Wednesday, December 28, 2005

Being average is NOT good

Two things I found out the last weeks, have convinced me that being average is NOT a good thing for IT organizations. The first was a good piece of research by CSC, which I found by browsing Christopher Koch's blog of CIO Magazine. The research stated that companies that spend according to the average in their industry are the worst performers. Furthermore, CSC found that companies that spend much less than the average are three times more successful than those in the middle. And companies that spend much more than the average are six times more successful. How about that! I have done some benchmarks, and most of the time our client wanted to be at least average, and the first question that arises when you present the numbers is: "how are we doing compared to the others?".

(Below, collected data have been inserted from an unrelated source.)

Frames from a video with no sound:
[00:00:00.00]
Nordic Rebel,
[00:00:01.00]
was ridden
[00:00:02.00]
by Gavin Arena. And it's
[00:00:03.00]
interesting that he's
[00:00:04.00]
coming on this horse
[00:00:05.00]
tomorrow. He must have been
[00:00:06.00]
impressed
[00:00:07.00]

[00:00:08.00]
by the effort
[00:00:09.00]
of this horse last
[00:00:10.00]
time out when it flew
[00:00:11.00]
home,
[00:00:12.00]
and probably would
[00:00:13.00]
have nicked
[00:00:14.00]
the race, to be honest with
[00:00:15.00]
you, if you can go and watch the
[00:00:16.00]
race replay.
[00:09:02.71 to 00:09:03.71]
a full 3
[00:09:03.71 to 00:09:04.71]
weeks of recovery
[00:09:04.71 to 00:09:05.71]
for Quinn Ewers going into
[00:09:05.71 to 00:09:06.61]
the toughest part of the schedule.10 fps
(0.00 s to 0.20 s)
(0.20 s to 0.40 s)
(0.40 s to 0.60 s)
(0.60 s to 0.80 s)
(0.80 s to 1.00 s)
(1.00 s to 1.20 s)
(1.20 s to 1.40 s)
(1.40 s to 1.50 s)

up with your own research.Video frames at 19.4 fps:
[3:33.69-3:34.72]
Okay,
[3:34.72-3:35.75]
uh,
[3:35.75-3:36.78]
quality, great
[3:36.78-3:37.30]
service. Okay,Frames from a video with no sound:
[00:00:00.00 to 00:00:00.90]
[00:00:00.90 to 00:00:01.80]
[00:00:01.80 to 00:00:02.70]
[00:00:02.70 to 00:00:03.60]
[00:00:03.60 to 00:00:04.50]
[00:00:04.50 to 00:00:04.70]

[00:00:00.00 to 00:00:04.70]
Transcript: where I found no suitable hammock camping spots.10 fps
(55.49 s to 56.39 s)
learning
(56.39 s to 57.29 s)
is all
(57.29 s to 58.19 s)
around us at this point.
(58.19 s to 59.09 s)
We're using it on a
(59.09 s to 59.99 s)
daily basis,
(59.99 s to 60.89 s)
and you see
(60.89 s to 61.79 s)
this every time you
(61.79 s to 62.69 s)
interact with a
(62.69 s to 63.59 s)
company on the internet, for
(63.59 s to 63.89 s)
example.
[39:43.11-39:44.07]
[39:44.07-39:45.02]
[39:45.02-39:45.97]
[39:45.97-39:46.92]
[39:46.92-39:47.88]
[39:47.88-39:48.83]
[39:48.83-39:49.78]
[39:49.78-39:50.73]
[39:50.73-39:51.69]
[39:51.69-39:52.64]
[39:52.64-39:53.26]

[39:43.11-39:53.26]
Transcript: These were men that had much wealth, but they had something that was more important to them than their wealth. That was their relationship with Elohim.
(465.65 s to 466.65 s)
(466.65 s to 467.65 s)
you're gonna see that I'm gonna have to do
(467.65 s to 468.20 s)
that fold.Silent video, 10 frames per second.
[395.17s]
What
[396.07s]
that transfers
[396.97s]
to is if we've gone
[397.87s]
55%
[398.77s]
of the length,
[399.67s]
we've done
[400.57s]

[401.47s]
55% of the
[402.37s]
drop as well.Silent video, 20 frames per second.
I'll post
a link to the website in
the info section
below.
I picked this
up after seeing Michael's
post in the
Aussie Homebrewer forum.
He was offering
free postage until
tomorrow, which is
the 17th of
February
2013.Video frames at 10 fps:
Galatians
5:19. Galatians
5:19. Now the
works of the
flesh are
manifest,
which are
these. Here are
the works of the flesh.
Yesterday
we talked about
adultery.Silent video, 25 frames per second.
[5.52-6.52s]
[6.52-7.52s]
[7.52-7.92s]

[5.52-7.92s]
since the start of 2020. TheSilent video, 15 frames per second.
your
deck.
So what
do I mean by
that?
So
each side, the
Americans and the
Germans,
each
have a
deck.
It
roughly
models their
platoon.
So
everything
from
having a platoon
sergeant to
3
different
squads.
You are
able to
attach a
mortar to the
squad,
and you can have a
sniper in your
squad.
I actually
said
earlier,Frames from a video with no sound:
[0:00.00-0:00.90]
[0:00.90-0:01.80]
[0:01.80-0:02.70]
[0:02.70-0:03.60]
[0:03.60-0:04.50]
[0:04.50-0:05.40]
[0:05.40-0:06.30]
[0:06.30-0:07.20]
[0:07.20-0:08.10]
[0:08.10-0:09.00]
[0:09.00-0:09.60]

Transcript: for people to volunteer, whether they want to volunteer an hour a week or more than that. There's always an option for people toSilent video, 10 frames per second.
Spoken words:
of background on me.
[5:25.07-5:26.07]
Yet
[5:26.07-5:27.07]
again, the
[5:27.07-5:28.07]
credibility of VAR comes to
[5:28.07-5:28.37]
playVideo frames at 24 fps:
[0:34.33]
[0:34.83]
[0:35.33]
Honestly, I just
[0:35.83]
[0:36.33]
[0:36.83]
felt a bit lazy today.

The second thing I found was the distribution of CMMI certification. The Software Engineering Institute (SEI), inventor and owner of CMMI certification, published figures on appraisal results every 6 months. The september 2005 version provided some interesting and surprising results, as it showed that more than half of organizations that requested appraisal, are level 3 or above. This could suggest that level 3 is average for the industry, but I can guarantee from experience that this is definately not the case, I think the average will be at most level 2. In an earlier post I already wrote that CMMI certification can be approached in different ways, but what the figures show I think, is that organizations that generally already have a more mature process, are more eager to go for formal appraisal, than organzations who are just getting started with their process. Our own figures indicate that the distribution of CMMI levels are:
  • Level 1: 50-60%
  • Level 2: 25-30%
  • Level 3: 10-15%
  • Level 4+: <5%
Earlier I already wrote that measurement data should always be interpreted within the context in which the data was collected. This is especially the case for CMMI certification. But also, the results from the CSC research show that you should never go for average, as first of all the does not make you stand out compared to your peers, and second of all, it may indicate that you are not doing as well as you think you might. So one good plan for 2006: not being average!